Classification of Torbanite and Cannel Coal I. Insights from Petrographic Analysis of Density Fractions
Abstract
Torbanite and cannel coal are considered to be coals because of their low mineral content and overall physical morphology. However, the texture and composition of the organic matter in torbanite and cannel coal are similar to the kerogen occurring in oil shales and lacustrine source rocks. Therefore, understanding the nature and origin of organic components in torbanite and cannel coal is of significance in the study of kerogen and petroleum formation. In this research, a set of torbanites and cannel coals from different locations throughout the world were petrographically characterized and processed using a density gradient centrifugation (DGC) technique.

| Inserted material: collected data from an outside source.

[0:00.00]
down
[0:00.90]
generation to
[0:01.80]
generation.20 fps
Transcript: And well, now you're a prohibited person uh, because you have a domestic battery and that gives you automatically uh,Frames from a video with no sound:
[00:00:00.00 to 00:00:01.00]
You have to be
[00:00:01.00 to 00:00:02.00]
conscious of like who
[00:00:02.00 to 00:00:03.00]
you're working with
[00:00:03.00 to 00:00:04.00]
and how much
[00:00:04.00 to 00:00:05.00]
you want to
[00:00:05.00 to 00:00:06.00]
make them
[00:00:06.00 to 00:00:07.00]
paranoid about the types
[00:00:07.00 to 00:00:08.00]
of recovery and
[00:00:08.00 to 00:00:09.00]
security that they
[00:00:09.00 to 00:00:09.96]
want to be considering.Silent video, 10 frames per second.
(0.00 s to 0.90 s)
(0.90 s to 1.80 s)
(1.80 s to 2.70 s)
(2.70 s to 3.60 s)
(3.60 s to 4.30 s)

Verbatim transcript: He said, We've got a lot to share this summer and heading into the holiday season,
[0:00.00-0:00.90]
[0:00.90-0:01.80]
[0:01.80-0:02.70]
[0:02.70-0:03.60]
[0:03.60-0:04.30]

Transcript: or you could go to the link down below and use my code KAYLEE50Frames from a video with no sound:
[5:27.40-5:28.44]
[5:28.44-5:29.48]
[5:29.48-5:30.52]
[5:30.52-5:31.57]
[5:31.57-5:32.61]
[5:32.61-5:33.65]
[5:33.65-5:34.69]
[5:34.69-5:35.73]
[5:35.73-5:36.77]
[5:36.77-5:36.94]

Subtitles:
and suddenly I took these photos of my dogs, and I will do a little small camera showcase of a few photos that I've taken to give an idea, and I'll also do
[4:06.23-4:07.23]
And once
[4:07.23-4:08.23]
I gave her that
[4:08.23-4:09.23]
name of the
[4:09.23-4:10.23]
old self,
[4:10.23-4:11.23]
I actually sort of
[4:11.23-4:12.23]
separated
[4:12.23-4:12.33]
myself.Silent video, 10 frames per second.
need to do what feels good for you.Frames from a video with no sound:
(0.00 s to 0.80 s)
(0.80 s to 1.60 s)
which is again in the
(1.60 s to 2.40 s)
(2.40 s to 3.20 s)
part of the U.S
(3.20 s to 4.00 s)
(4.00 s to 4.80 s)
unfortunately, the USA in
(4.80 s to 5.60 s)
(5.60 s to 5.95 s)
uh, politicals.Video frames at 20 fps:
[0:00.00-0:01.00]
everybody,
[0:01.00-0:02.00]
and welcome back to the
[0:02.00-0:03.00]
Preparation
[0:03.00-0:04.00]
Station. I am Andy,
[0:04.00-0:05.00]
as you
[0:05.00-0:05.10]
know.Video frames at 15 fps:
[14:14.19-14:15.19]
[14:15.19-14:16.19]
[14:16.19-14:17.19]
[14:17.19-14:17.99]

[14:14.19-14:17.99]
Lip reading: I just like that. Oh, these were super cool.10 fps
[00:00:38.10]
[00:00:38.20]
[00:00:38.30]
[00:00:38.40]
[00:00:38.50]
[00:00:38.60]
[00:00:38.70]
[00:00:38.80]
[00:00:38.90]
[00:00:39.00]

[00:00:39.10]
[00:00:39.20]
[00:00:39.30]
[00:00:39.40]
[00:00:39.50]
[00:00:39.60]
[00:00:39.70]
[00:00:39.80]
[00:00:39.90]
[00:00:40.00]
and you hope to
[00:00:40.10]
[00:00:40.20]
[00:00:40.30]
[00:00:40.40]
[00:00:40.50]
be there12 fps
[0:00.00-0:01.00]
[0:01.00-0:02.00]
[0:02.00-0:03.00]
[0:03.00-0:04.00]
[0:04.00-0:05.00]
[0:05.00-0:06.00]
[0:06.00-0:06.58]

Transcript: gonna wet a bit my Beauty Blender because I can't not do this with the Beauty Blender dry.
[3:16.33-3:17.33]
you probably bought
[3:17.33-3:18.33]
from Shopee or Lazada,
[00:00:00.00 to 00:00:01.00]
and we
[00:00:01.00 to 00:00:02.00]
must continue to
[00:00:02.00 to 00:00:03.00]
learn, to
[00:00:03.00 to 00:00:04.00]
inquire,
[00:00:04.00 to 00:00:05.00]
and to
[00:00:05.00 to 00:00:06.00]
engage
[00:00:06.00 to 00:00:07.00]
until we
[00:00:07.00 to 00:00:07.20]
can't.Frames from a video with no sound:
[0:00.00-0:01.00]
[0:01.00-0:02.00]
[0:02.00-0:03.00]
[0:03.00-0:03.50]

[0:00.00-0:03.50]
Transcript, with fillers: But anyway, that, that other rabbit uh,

Microscopically, the torbanite and cannel coal are composed of coarser maceral particles set in a fine-grained to amorphous groundmass. The groundmass is a mixture of more than one type of substance and accounts for 10 to 80% (by volume) of the torbanites and cannel coals. Botryococcus-related alginite is the most characteristic component of the torbanite. While sporinite typically is the main phytoclast in the cannel coals, in most cases the groundmass is volumetrically the dominant component, determining the overall character of the sample. This observation calls into question the traditional practice of classifying such coals using the alginite to sporinite ratio. Variations in composition, texture and fluorescence permits the recognition of three different types of groundmass: lamalginitic, bituminitic and vitrinitic. High purity alginite, sporinite, vitrinite and varieties of groundmass were separated using the DGC technique. The distribution of density fractions closely reflects the petrographic composition of the various torbanites and cannel coals. Distinct peaks on the density profiles represent the major organic components and peak magnitudes are functions of the percentage of the components, demonstrating that the density gradient profiles can be used to distinguish the different types of torbanite and cannel coal. The separation data also indicate a gradual shift towards higher density from lamalginitic to bituminitic to vitrinitic groundmass.